The Difference Between nil?, empty?, and blank? in Ruby

The Difference Between nil?, empty?, and blank? in Ruby

In Ruby, you can use nil? method to check if the object is nil. However, Ruby also provides empty? and there’s a blank? method in Rails. For a Ruby (or Rails) newbie, it can get quite confusing, it certainly did for me. This post explains which method to use when. Hope it simplifies things a little.

1 min read

nil?

As expected, you can use nil? to check if an object is nil. It returns true only when the object is nil. For all other values, it returns false.

nil_object = nil
nil_object.nil?   # true

data = Hash.new
data.nil?         # false

empty?

You can use this method on strings, arrays, and hashes.
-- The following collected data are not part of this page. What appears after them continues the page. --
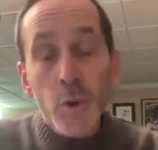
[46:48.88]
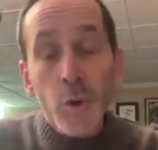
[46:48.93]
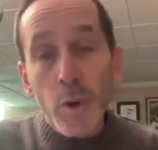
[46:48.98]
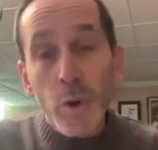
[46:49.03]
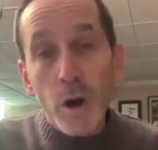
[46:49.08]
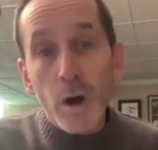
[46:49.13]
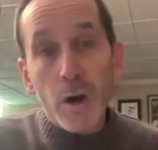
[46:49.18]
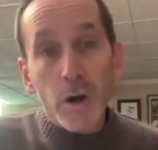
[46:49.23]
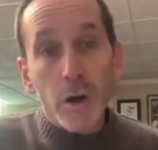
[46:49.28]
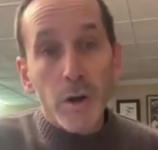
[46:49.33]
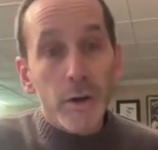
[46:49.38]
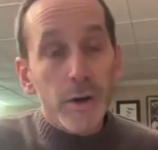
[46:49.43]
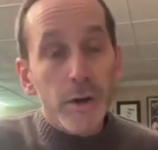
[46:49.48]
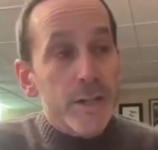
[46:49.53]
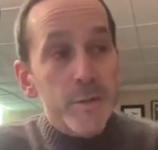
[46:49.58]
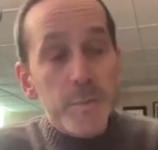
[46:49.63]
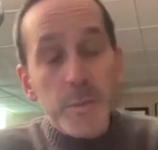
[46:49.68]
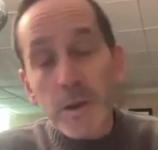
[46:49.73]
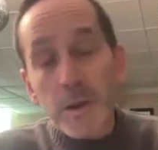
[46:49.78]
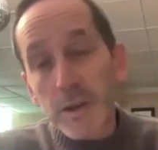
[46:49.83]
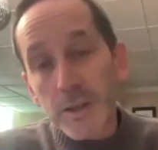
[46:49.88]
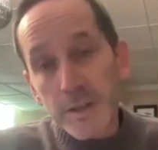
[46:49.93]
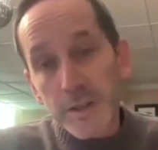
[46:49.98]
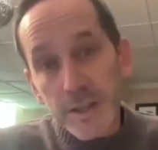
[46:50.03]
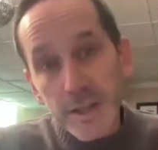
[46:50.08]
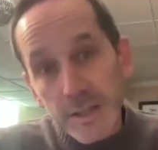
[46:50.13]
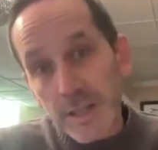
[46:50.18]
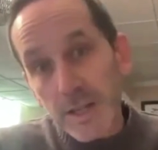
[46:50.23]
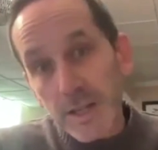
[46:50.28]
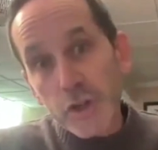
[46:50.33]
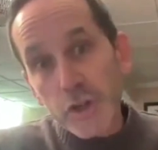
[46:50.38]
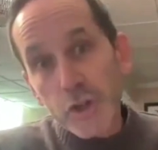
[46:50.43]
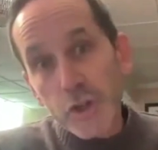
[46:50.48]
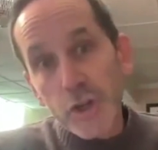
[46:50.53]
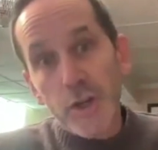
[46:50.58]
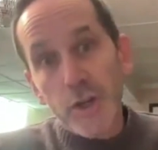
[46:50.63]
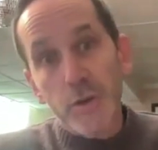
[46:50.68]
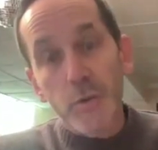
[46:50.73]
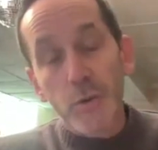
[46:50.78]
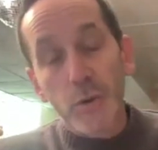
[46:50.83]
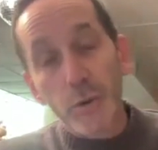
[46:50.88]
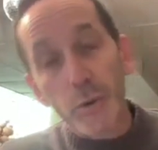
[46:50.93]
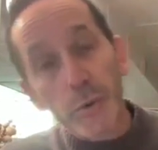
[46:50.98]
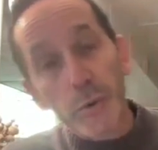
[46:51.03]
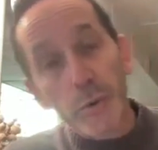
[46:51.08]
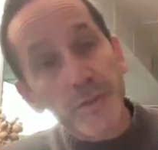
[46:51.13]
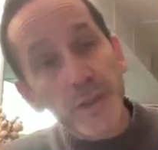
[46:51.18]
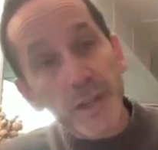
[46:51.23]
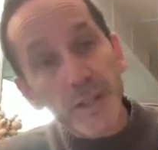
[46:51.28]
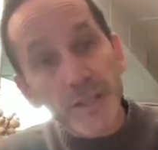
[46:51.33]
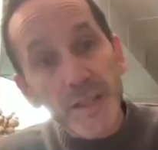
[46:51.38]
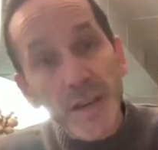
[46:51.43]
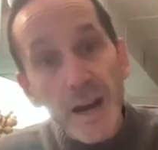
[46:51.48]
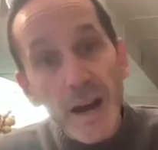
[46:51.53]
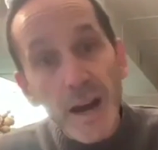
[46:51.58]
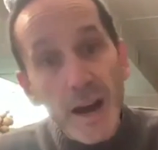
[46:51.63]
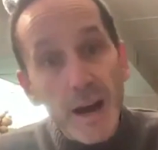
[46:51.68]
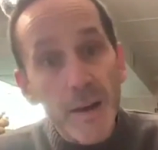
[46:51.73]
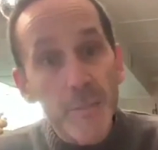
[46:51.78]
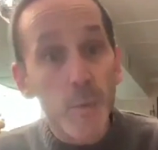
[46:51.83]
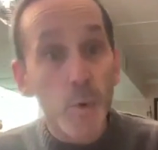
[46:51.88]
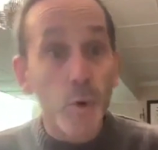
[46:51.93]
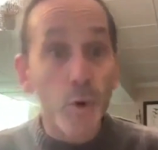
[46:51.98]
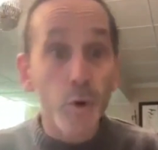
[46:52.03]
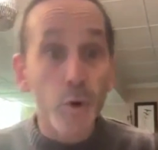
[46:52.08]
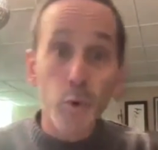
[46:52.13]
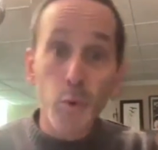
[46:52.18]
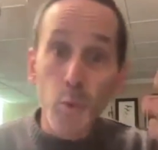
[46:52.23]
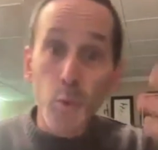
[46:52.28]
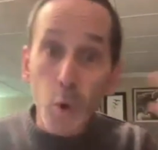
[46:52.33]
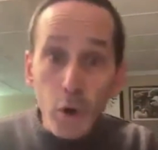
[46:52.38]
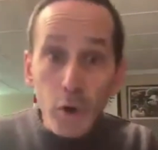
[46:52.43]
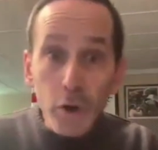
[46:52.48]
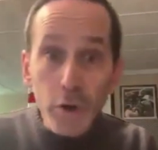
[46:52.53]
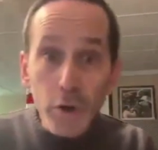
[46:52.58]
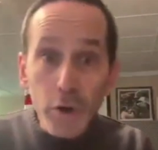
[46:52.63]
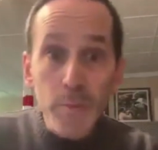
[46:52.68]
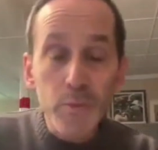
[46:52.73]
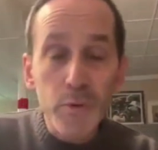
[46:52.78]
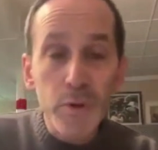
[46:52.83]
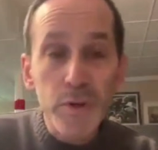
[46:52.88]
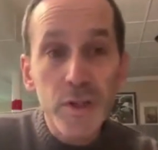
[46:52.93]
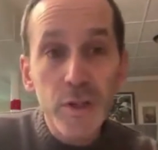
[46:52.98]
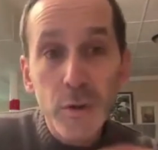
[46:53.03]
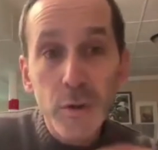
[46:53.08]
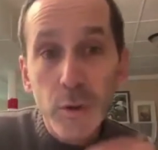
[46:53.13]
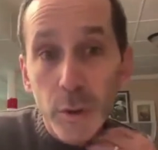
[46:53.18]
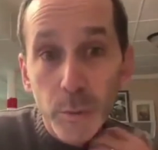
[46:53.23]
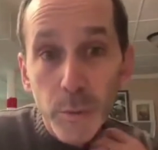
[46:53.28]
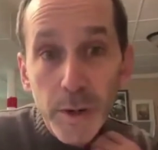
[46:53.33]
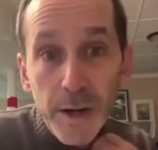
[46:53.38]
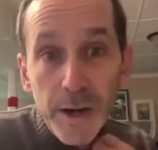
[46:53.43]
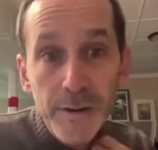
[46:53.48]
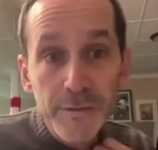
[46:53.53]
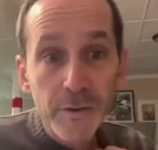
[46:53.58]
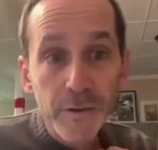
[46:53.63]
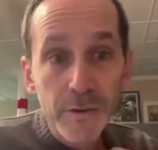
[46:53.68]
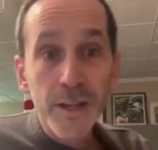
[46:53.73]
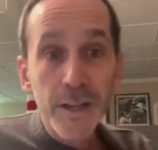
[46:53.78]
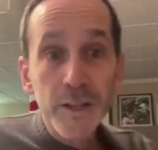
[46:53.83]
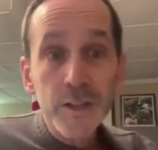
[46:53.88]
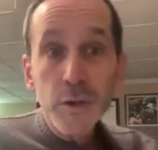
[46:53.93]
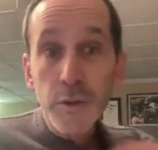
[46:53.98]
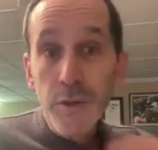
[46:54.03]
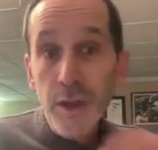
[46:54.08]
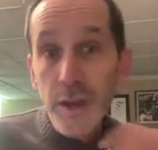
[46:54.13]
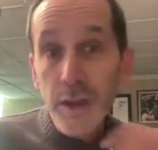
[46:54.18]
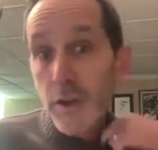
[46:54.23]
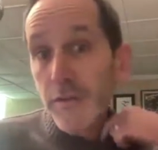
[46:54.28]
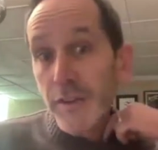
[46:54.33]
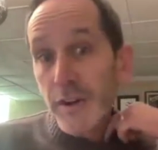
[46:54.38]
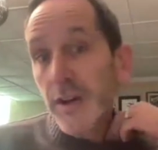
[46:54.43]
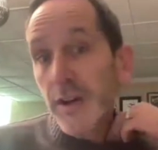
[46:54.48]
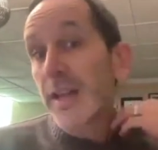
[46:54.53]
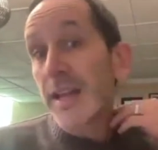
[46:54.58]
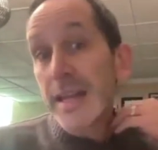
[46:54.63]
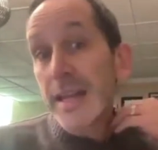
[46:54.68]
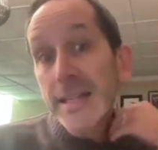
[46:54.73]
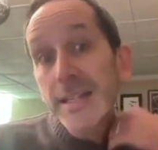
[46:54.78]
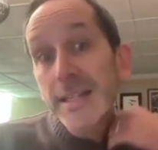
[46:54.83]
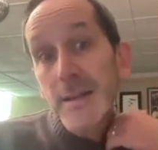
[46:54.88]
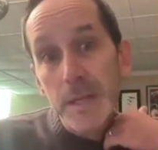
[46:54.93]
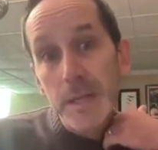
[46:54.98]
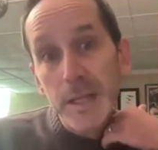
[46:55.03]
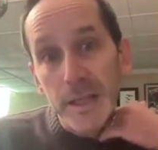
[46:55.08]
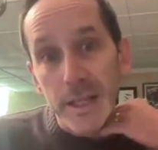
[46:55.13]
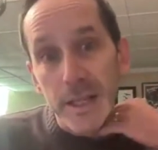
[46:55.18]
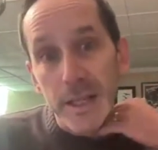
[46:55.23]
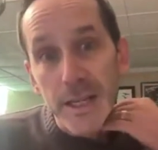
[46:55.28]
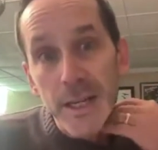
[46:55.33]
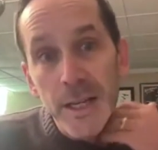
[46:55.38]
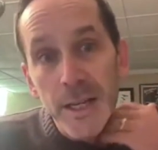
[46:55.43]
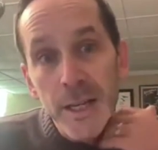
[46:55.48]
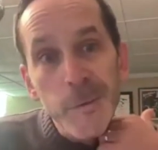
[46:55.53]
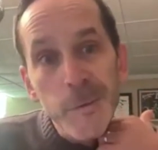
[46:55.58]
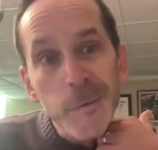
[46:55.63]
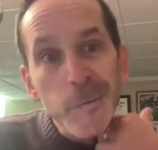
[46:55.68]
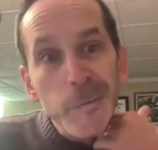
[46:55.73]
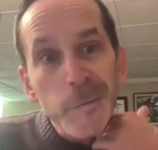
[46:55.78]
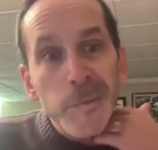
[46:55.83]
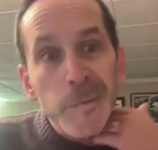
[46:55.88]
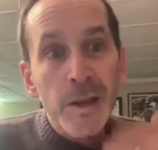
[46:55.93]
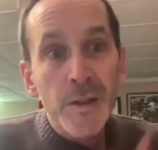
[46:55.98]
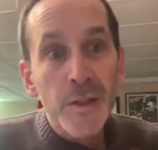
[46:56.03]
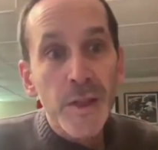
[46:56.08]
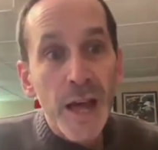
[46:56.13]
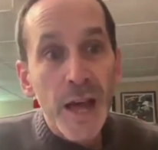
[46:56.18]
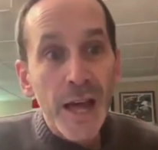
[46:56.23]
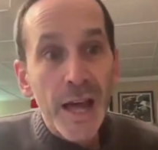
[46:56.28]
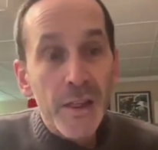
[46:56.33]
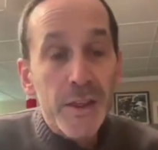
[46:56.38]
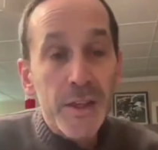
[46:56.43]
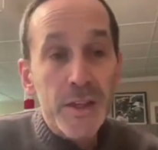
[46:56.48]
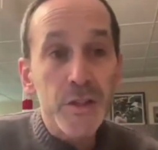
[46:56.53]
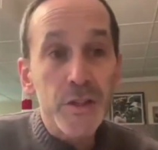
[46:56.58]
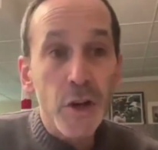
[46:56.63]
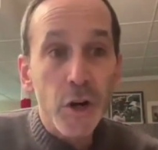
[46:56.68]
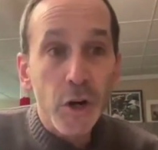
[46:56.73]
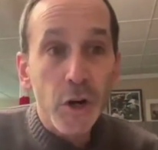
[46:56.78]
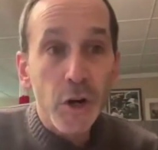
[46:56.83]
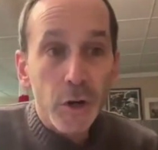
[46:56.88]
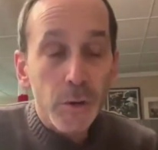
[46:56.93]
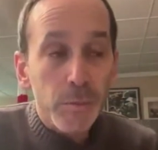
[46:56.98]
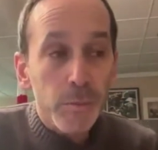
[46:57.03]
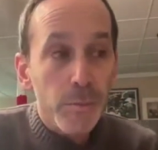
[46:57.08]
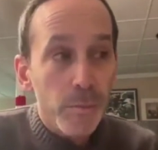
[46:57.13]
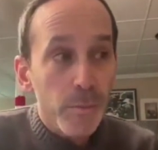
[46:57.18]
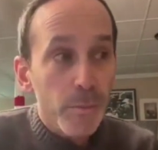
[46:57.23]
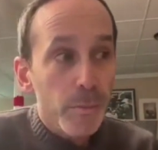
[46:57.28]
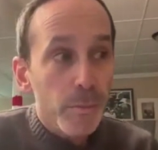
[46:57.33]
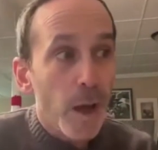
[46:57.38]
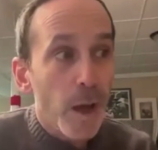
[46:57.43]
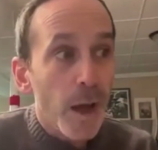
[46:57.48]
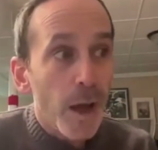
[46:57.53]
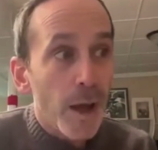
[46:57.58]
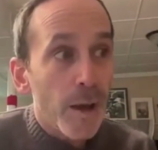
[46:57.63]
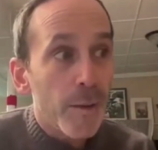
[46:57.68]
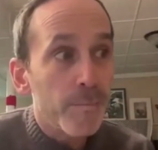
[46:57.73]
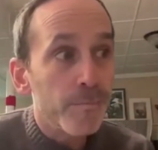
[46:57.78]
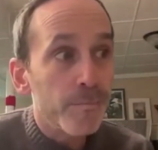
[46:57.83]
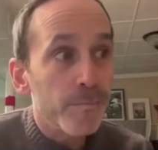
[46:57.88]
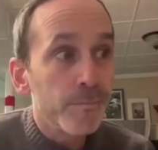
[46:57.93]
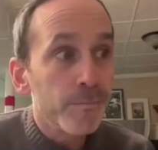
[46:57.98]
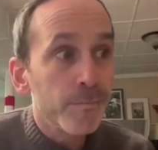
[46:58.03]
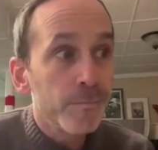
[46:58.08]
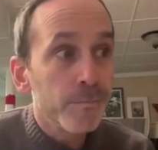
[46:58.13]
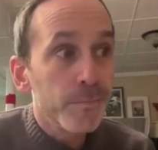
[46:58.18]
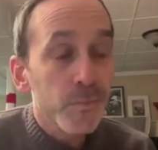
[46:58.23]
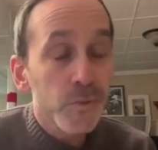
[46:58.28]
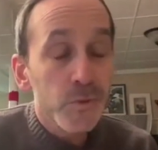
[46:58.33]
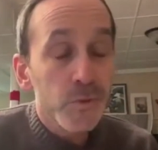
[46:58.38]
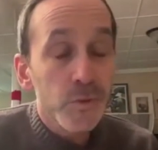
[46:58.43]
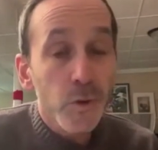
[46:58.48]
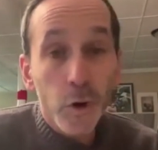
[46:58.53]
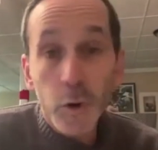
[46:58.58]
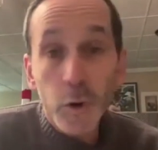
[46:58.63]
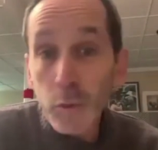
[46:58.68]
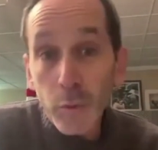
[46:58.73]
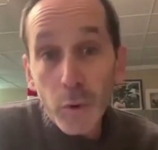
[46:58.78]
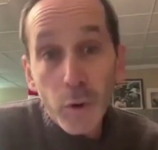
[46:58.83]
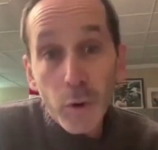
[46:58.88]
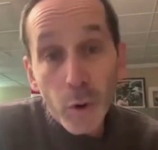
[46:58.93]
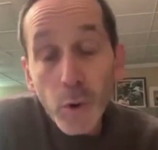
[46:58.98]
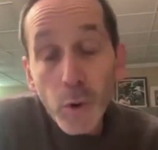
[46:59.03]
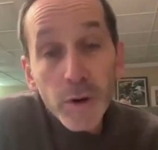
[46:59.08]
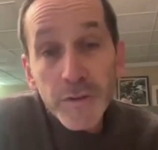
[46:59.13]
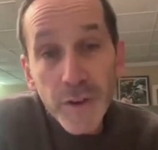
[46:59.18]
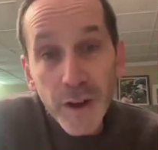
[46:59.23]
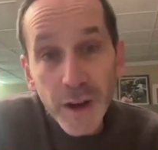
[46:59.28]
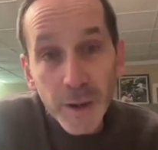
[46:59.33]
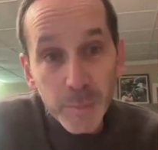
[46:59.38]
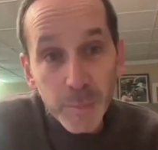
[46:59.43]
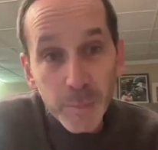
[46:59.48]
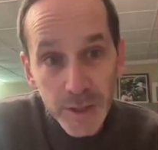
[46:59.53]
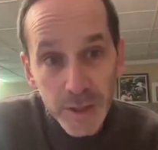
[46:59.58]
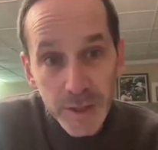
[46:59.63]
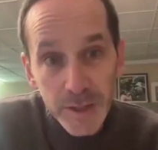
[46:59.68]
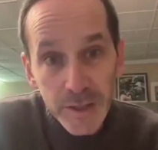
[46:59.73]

who are experiencing addiction or who have done time or who work in a prison or whatever. And so they know very intimately that these are um, horrifying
It returns true in the following cases:

  1. String doesn’t have any characters, i.e. str.length == 0
  2. Array doesn’t contain any elements, i.e. arr.length == 0
  3. Hash doesn’t have any key-value pairs, i.e. hash.length == 0
[].empty?         # true
''.empty?         # true
{}.empty?         # true
nil.empty?        # NoMethodError
false.empty?      # NoMethodError

It’s important to note that an object can be empty and not nil. For example:

names = []
names.empty?  # true
names.nil?    # false

If you try to call .empty? on a nil or any other object, Ruby throws NoMethodError.

nil.empty?

# undefined method `empty?' for nil:NilClass (NoMethodError)

blank?

This is a nice syntactic sugar implemented in Rails. An object is blank if it’s nil, false, or empty. For example, nil,false, '', [], {}are all blank.
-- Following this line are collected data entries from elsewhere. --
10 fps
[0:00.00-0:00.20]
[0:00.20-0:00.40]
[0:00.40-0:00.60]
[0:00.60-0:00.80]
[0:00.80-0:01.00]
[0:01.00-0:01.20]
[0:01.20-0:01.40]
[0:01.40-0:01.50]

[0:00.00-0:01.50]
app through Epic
You can think of blank? as a shorthand for the following code.

!val || val.empty?

Here's how it works for various values.

nil.blank?    # true
false.blank?  # true
''.blank?     # true
[].blank?     # true
{}.blank?     # true

In addition, .blank? returns true if a string contains only whitespace characters.

"  ".blank? # true

Rails also provides present?, which is the opposite of blank?. It checks if the value is not blank.